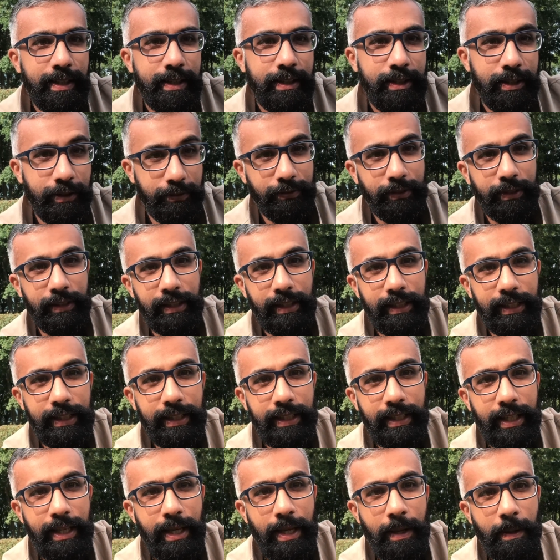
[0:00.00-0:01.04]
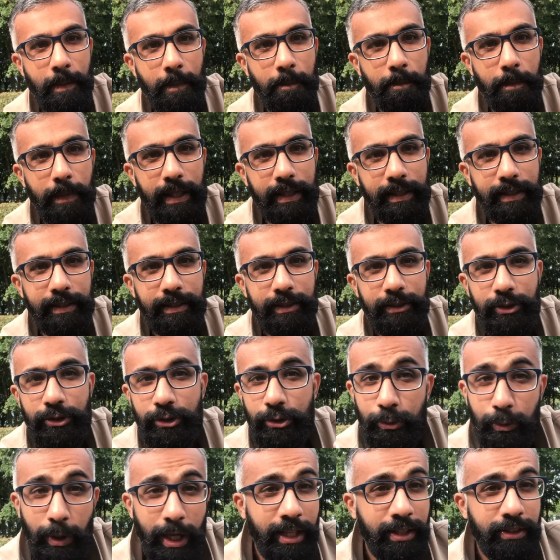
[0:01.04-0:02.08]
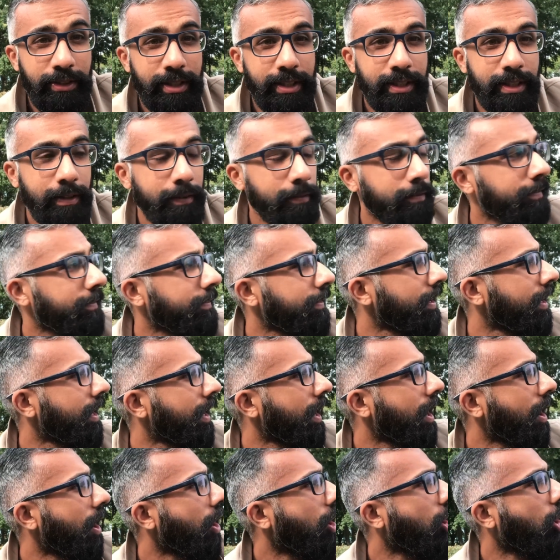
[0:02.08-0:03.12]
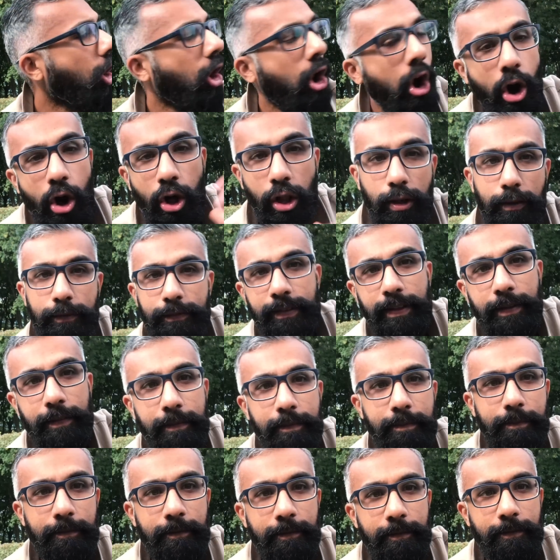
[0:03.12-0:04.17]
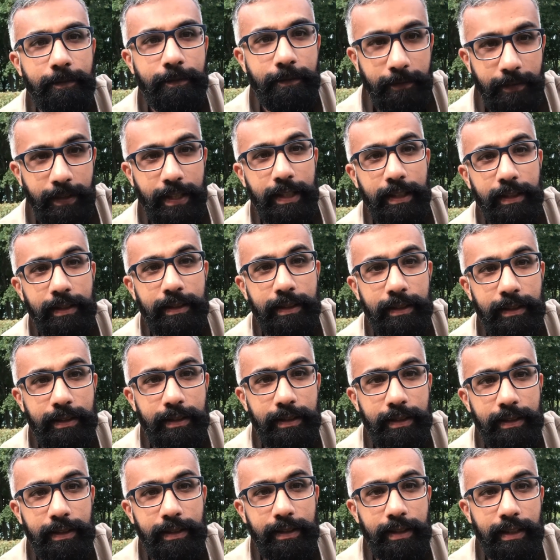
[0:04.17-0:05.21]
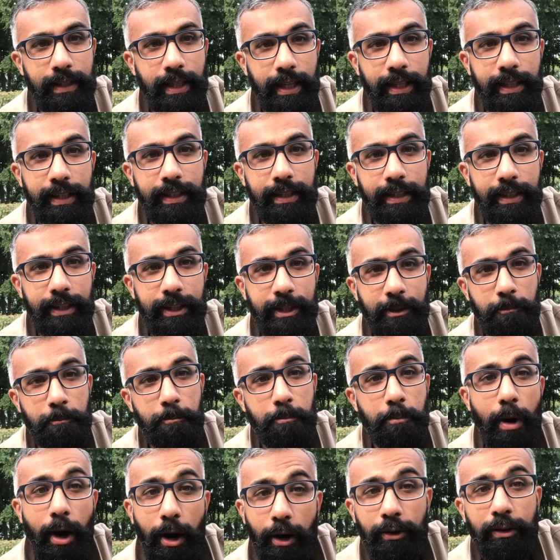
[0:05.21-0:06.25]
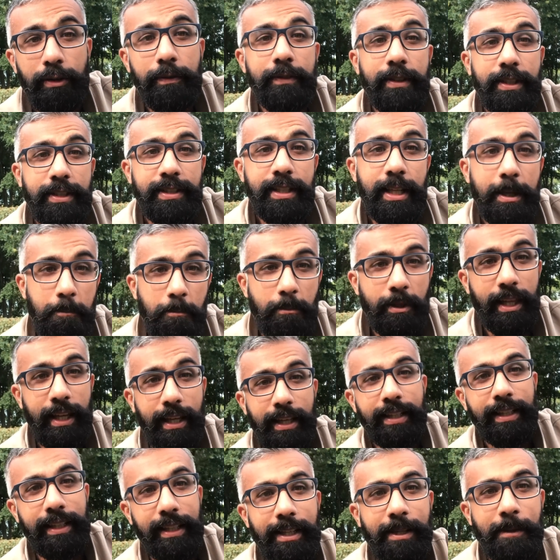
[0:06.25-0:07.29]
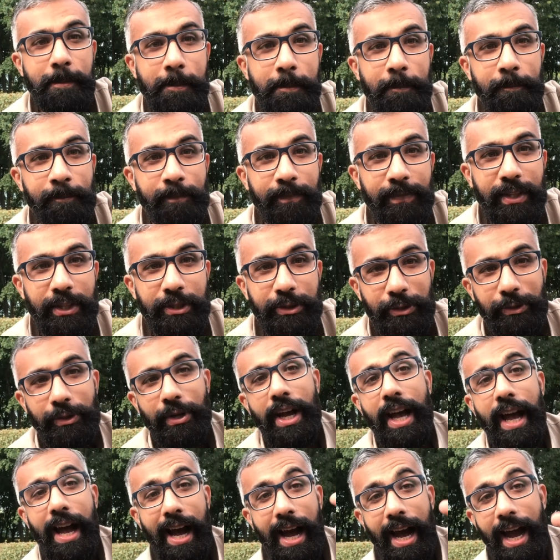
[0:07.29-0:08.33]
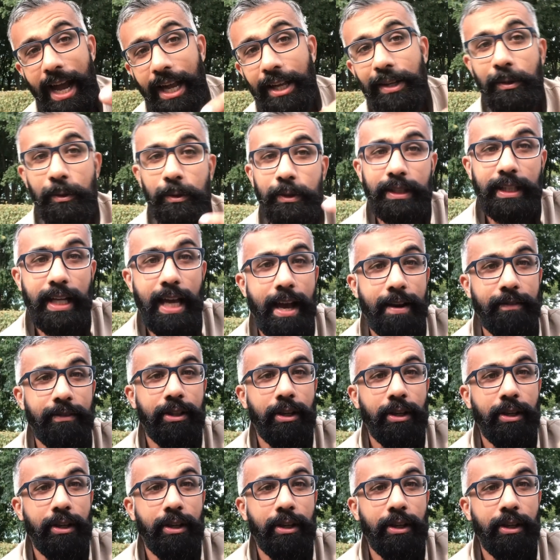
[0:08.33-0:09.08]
differently. But strange enough, all of them felt like they're part of the same thing. So I could have a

___

Exercise directions: Please transcribe exactly the lines from the start of the records through the line containing "[0:07.29-0:08.33]", leaving the pictures out.

Solution to this problem:
[0:00.00-0:01.04]
[0:01.04-0:02.08]
[0:02.08-0:03.12]
[0:03.12-0:04.17]
[0:04.17-0:05.21]
[0:05.21-0:06.25]
[0:06.25-0:07.29]
[0:07.29-0:08.33]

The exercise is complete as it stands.